§ **Exercise requirements**
Copy every record verbatim. Leave the pictures out.

§ **Data in this exercise**
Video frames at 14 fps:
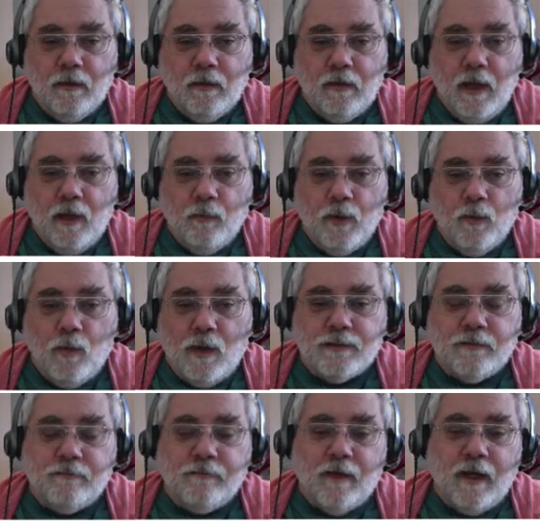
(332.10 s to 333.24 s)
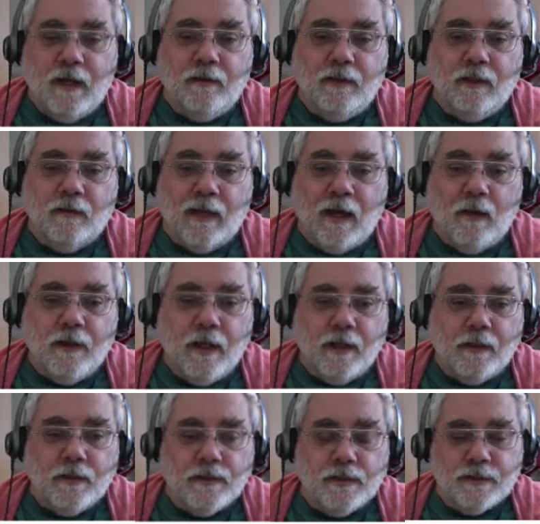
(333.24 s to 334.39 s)
and we want to find the allowed
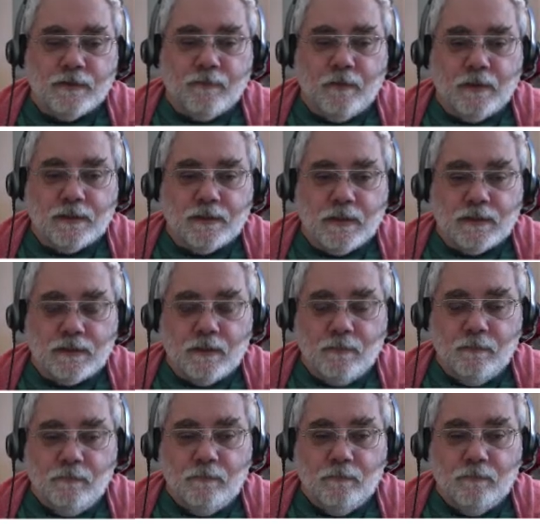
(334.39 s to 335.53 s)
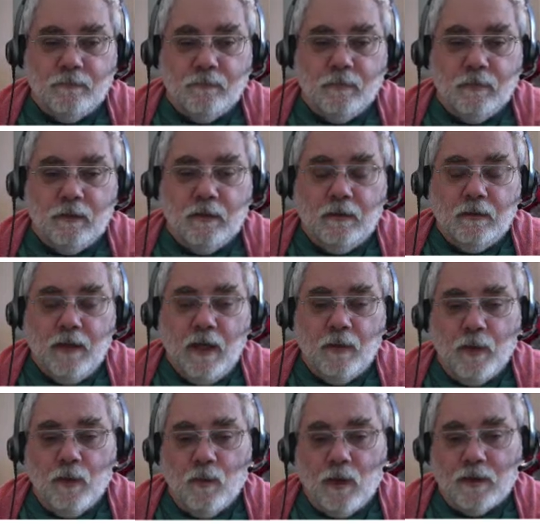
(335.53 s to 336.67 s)
energies for the system, and
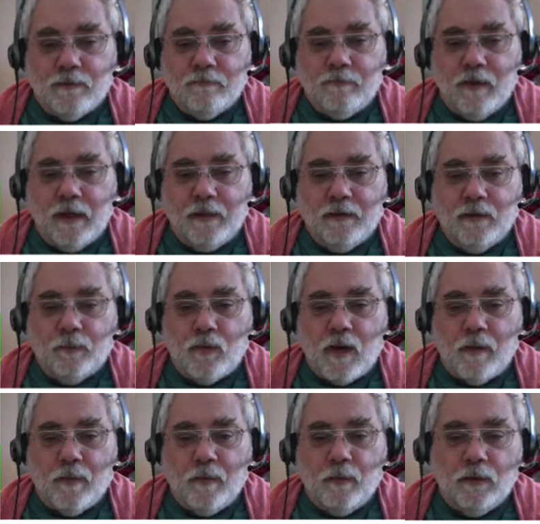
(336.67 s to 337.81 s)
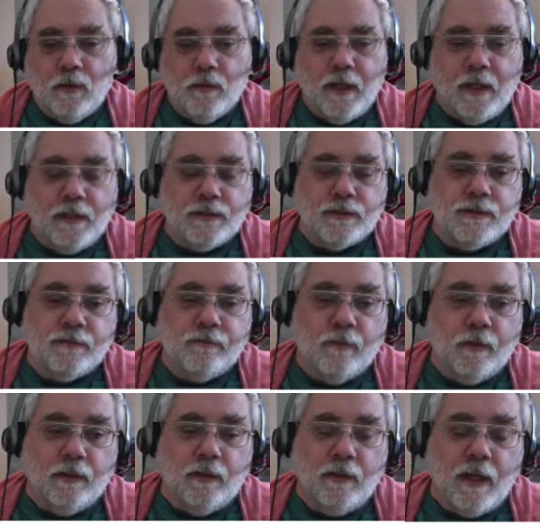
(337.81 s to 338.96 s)
we want to find the probable locations for
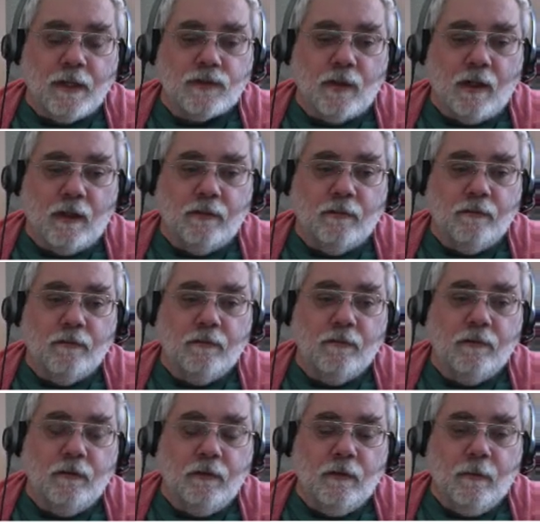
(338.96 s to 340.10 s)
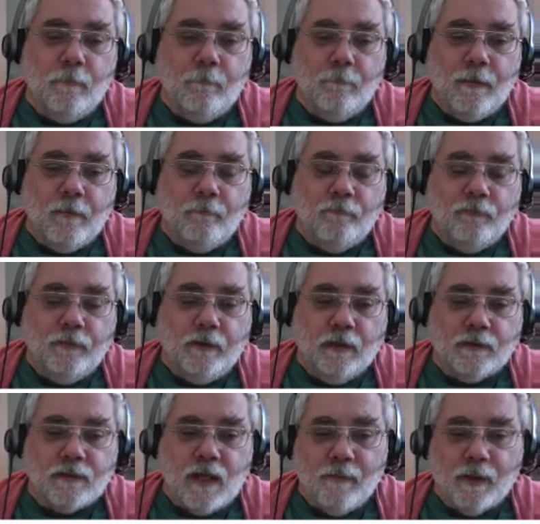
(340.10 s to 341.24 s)
the electron, the
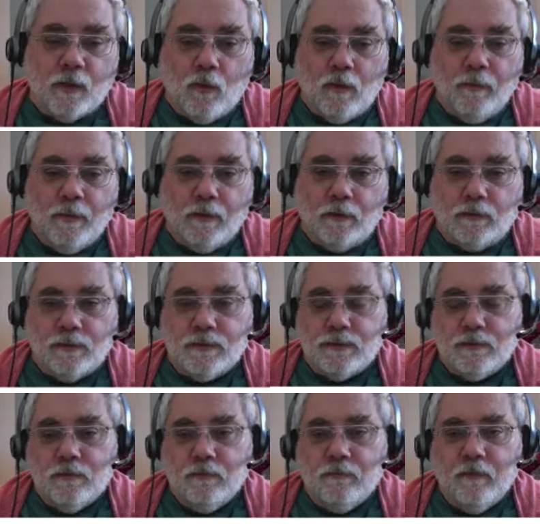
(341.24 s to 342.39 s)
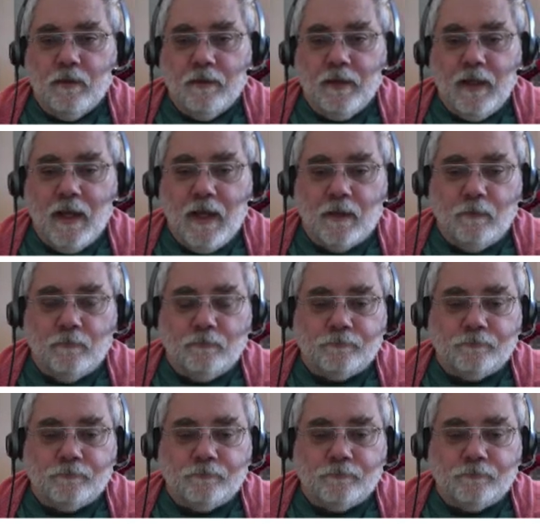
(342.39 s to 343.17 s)
atomic orbitals for the atom.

§ **Answer box**
Video frames at 14 fps:
(332.10 s to 333.24 s)
(333.24 s to 334.39 s)
and we want to find the allowed
(334.39 s to 335.53 s)
(335.53 s to 336.67 s)
energies for the system, and
(336.67 s to 337.81 s)
(337.81 s to 338.96 s)
we want to find the probable locations for
(338.96 s to 340.10 s)
(340.10 s to 341.24 s)
the electron, the
(341.24 s to 342.39 s)
(342.39 s to 343.17 s)
atomic orbitals for the atom.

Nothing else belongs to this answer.